All three cuDensityMat wrappers call the same C library. The overhead at $M=6$ on T4:

Wrapper	Single $L[\rho]$	vs Julia
CuQuantum.jl	149 ms	—
Python CuPy	159 ms	+7%
JAX extension	161 ms	+8%

Julia is faster due to direct ccall without Python GIL overhead.

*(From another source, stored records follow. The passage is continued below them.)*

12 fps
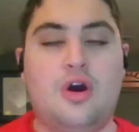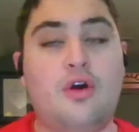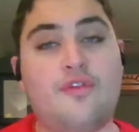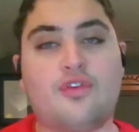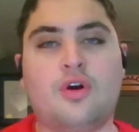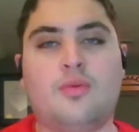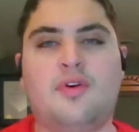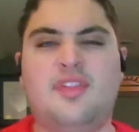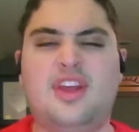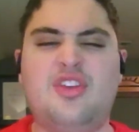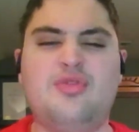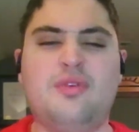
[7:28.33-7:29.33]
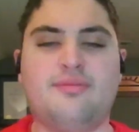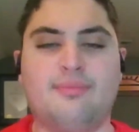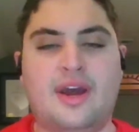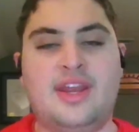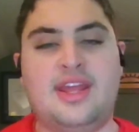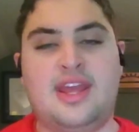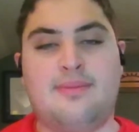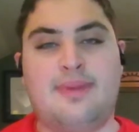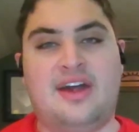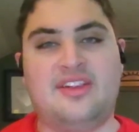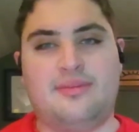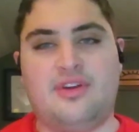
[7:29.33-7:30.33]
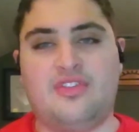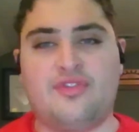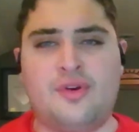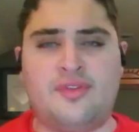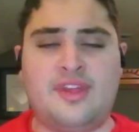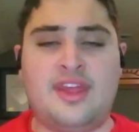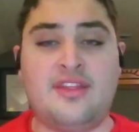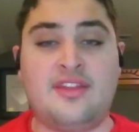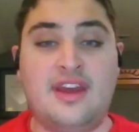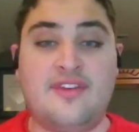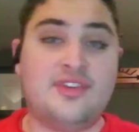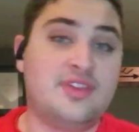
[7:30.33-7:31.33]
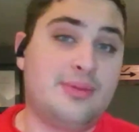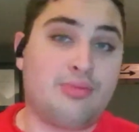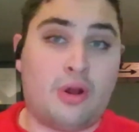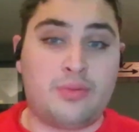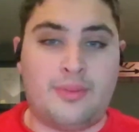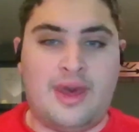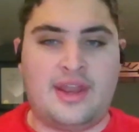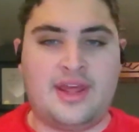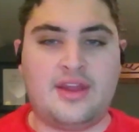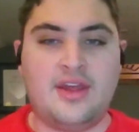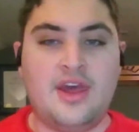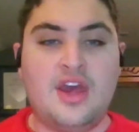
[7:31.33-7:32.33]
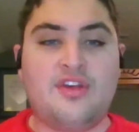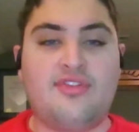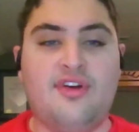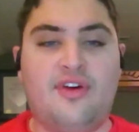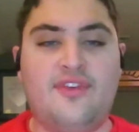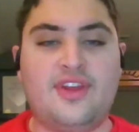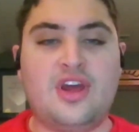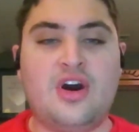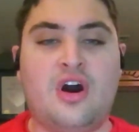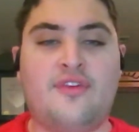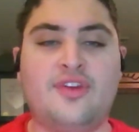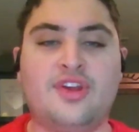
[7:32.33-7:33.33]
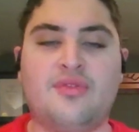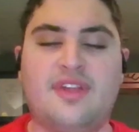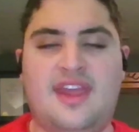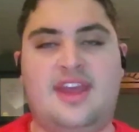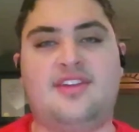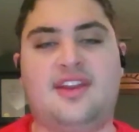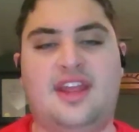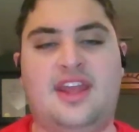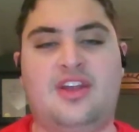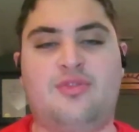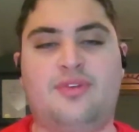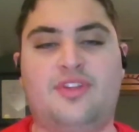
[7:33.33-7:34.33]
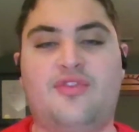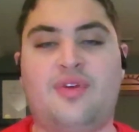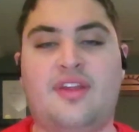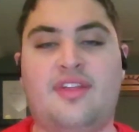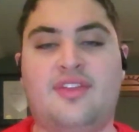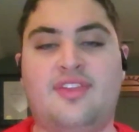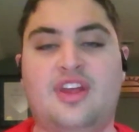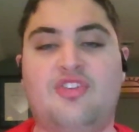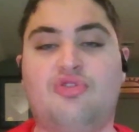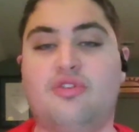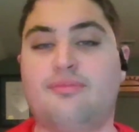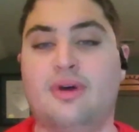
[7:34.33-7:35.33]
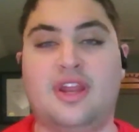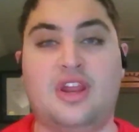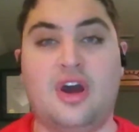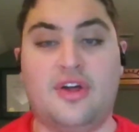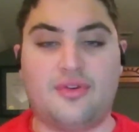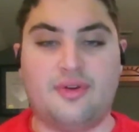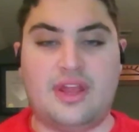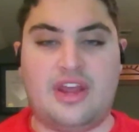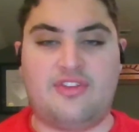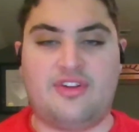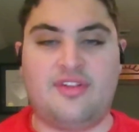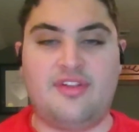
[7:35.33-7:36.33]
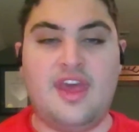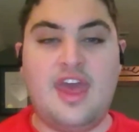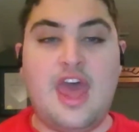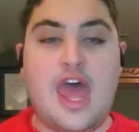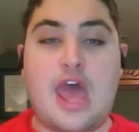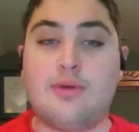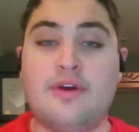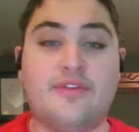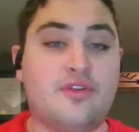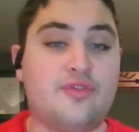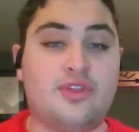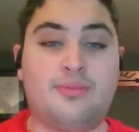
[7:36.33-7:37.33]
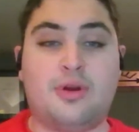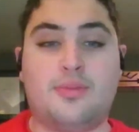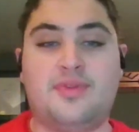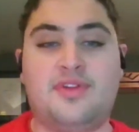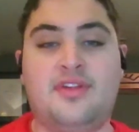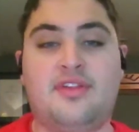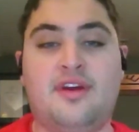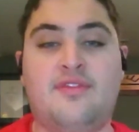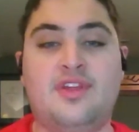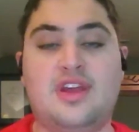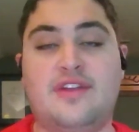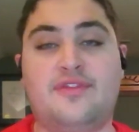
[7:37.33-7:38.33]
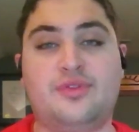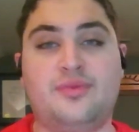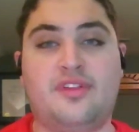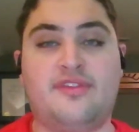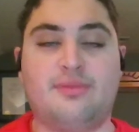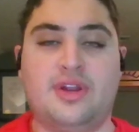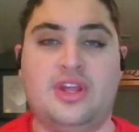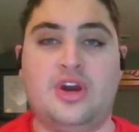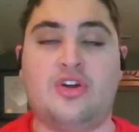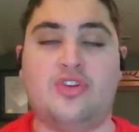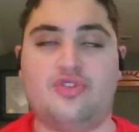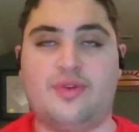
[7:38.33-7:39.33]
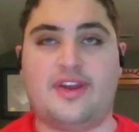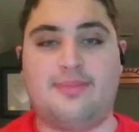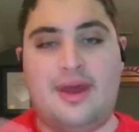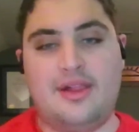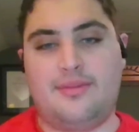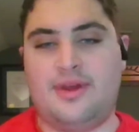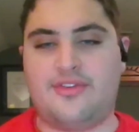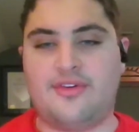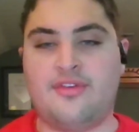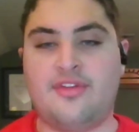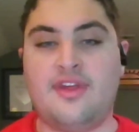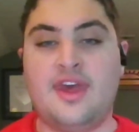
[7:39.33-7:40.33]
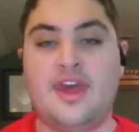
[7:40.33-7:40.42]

Overall, while the issue of money in ballot measure votes is definitely problematic, solving it often goes hand in hand with addressing the issue of money in other elections. However, for the purposes of the influence of money on direct ballot measures,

The gap narrows at large sizes where the cuDensityMat kernel dominates.

Validation

CPU and GPU produce bitwise-identical results for the static Liouvillian at $t=0$. All frameworks agree on final populations to within solver tolerances across 100 time steps.

Environment

	A100 benchmarks	T4 benchmarks
GPU	A100-SXM4-40GB	Tesla T4 (16 GB)
CPU	12 vCPUs, 85 GB	8 vCPUs, 30 GB
Julia	1.12.5	1.12.5
CUDA	12.8	12.8
Python	—	3.10 / 3.11 (JAX)
QuTiP	—	5.2.3
JAX	—	0.6.2

Reproduction

Benchmark scripts are in benchmark/comparison/ and benchmark/batched/. See the comparison README for setup and run instructions.